Menurut data Badan Pusat Statistik (BPS), sepanjang 2024 Indonesia mengekspor pakaian jadi konveksi dari tekstil dengan nilai total US$6,99 miliar.
Berdasar klasifikasi baku lapangan usaha Indonesia (KBLI), produk pakaian konveksi ini mencakup kemeja, celana, kebaya, blus, rok, baju bayi, pakaian tari dan pakaian olahraga.
>
Pada 2024 Amerika Serikat (AS) menjadi pasar ekspor pakaian konveksi terbesar bagi Indonesia. Nilainya mencapai US$3,85 miliar, setara 55% dari total ekspor nasional.
Pasar ekspor utama lainnya adalah Jepang, Korea Selatan, Jerman, Australia, Kanada, Belanda, China, Inggris, dan Belgia.
Namun, nilai ekspornya relatif kecil.
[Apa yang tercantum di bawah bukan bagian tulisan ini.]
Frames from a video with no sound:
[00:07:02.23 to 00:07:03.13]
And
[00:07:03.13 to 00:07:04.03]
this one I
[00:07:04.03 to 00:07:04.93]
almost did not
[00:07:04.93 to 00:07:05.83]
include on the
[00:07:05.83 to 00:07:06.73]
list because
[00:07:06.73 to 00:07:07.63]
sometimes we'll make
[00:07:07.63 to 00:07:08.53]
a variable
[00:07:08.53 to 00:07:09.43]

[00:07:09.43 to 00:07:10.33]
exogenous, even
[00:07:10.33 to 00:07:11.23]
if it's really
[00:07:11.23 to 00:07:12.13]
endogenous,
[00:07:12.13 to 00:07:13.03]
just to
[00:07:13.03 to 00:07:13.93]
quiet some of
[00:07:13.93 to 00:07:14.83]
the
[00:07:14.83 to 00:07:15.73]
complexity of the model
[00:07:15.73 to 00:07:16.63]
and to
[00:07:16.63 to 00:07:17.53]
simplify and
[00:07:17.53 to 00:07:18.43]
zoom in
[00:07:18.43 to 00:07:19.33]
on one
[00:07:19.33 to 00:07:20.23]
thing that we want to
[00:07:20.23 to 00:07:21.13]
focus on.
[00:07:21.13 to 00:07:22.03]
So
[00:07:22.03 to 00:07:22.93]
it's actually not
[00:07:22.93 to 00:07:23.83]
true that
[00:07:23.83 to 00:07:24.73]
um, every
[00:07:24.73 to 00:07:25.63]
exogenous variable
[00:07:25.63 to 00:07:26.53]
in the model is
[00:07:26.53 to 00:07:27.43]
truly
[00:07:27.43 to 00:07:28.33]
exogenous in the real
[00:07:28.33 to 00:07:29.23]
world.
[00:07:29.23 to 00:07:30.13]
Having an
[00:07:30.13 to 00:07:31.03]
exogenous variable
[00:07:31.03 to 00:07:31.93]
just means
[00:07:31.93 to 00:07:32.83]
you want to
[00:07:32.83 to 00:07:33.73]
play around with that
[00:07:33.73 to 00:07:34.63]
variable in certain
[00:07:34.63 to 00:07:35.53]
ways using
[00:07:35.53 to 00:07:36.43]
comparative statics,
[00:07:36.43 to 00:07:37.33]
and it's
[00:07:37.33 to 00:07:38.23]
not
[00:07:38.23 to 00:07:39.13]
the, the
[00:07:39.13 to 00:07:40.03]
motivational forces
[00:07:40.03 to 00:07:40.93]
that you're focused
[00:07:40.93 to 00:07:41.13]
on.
Bahkan jika digabung, pasar pakaian konveksi Indonesia di 9 negara tersebut hanya sekitar separuh dari pasar AS.
(Baca: Nilai Ekspor Industri Tekstil Indonesia Turun Lagi pada 2024)
Adapun kinerja ekspor pakaian konveksi Indonesia ke pasar AS berisiko terganggu mulai tahun ini.
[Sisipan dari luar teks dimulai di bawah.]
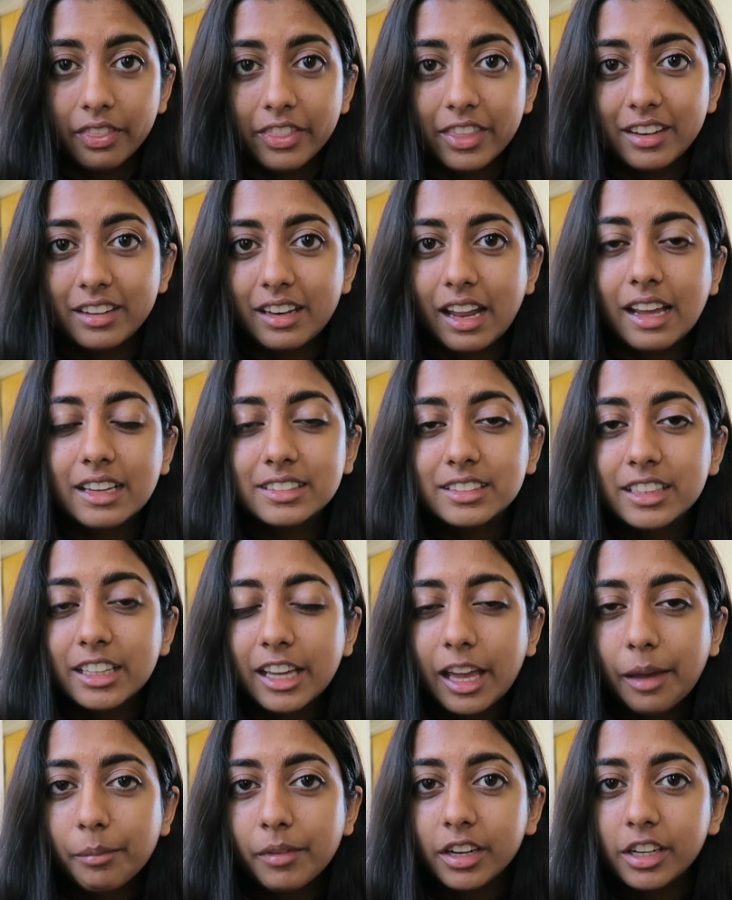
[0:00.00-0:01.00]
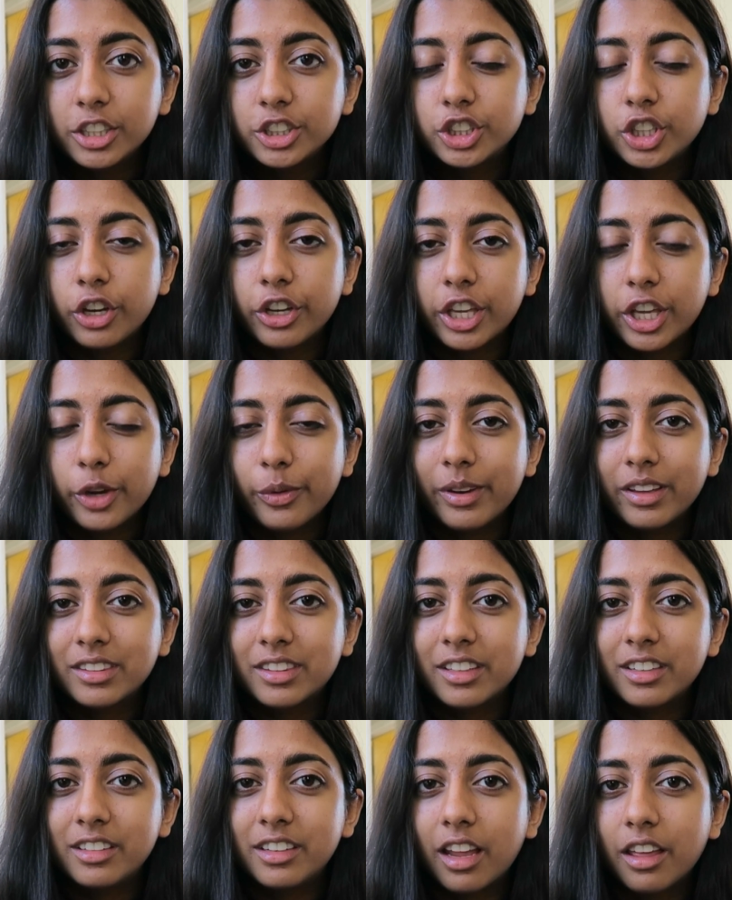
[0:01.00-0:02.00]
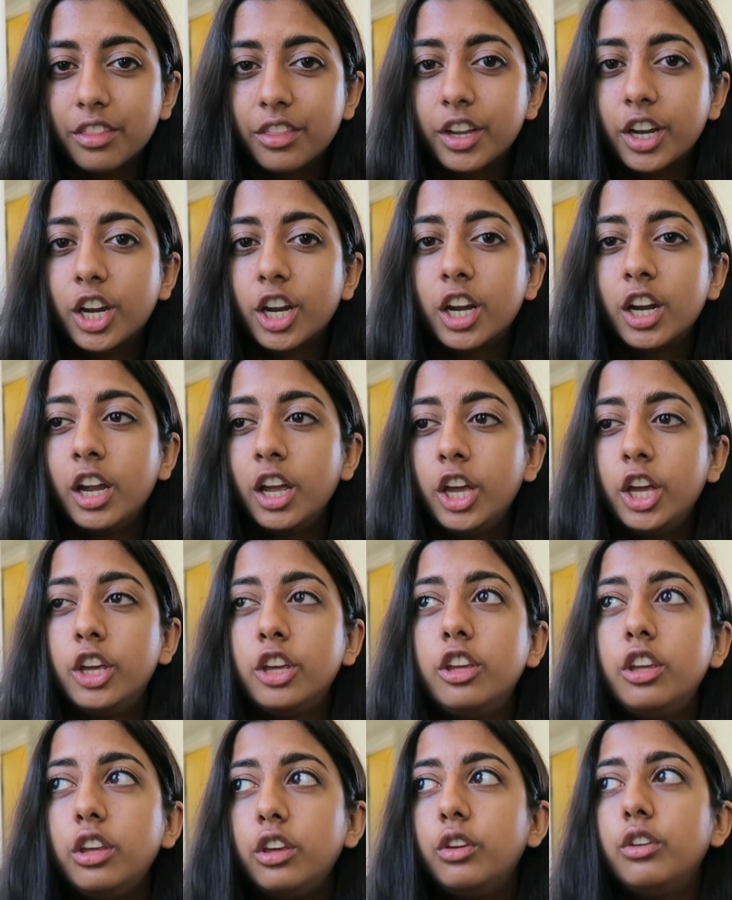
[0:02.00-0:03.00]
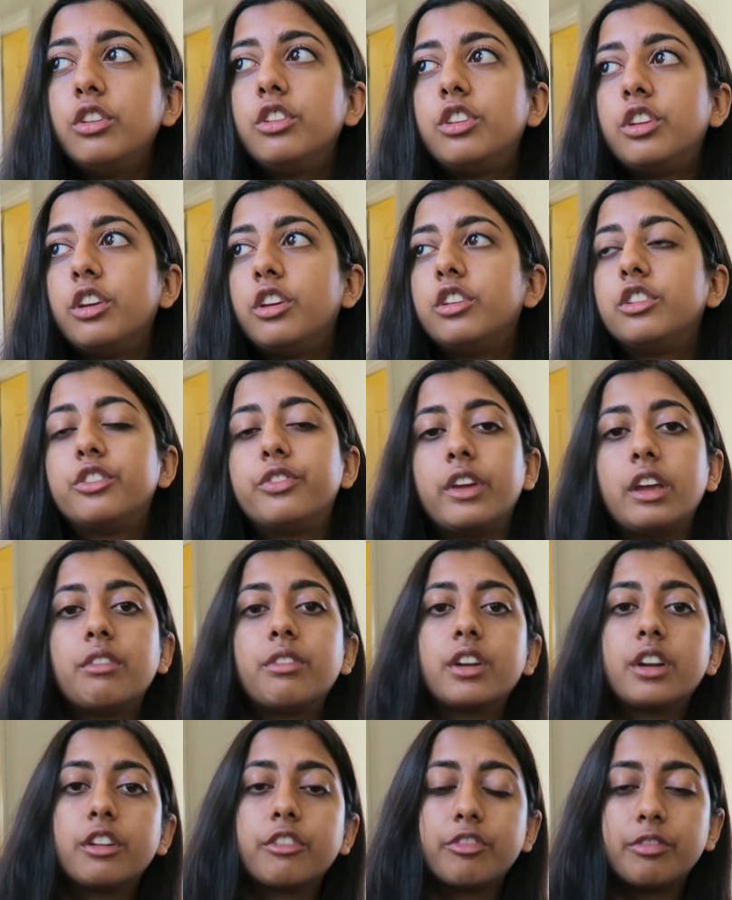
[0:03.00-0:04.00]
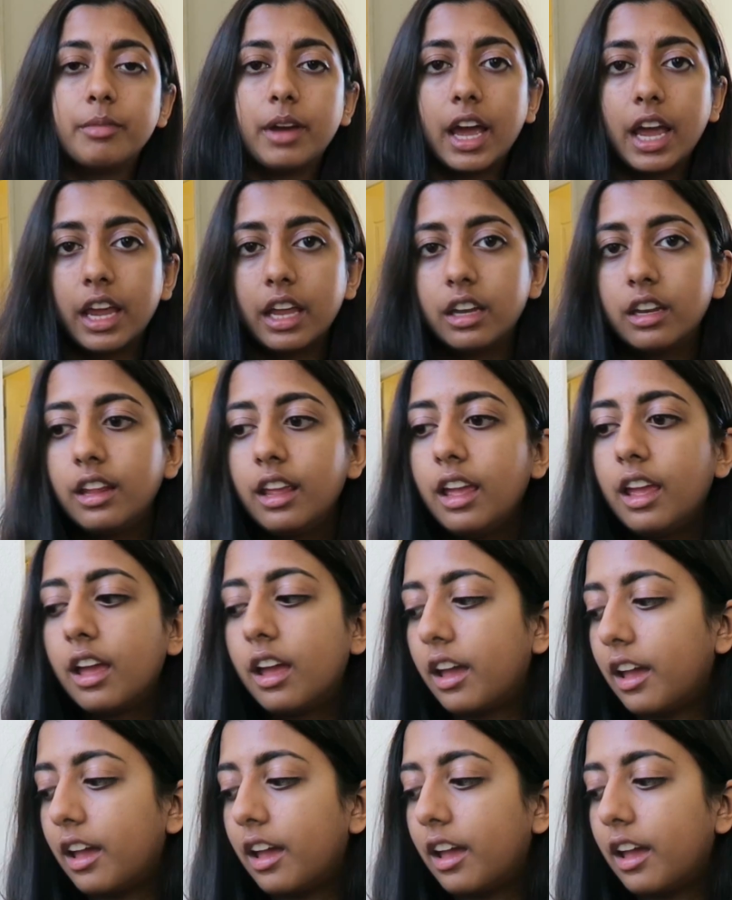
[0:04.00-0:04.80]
The next thing I'm gonna show you is another huge favorite of mine.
Pasalnya, pada April 2025 Presiden AS Donald Trump menetapkan tarif bea masuk tinggi, yakni 32%, untuk produk impor asal Indonesia yang hendak dijual di negaranya.
Menurut Ketua Umum Ikatan Pengusaha Konveksi Berkarya (IPKB) Nandi Herdiaman, kebijakan AS ini dapat berdampak buruk.
"Selain biaya produksi membengkak dengan adanya pajak naik, ditambah tarif masuk Amerika 32%, berat bagi pelaku usaha," kata Nandi, disiarkan Bisnis.com, Senin (7/4/2025).
"Sekarang pun teman-teman sudah banyak yang gulung tikar, pabrik banyak tutup, PHK. Pemerintah harus segera mengambil langkah untuk melindungi industri, khususnya IKM. Ini akan meningkatkan banyak pengangguran, akan banyak dampak sosialnya," lanjutnya.
Sebelumnya, Trump berniat menerapkan tarif 32% mulai Rabu (9/4/2025). Namun, pada Kamis (10/4/2025) ia menunda pemberlakuannya.
"Saya telah mengesahkan penundaan selama 90 hari dan penurunan tarif yang substansial selama periode ini, menjadi 10%, yang juga berlaku segera," kata Trump, disiarkan The Associated Press, Kamis (10/4/2025).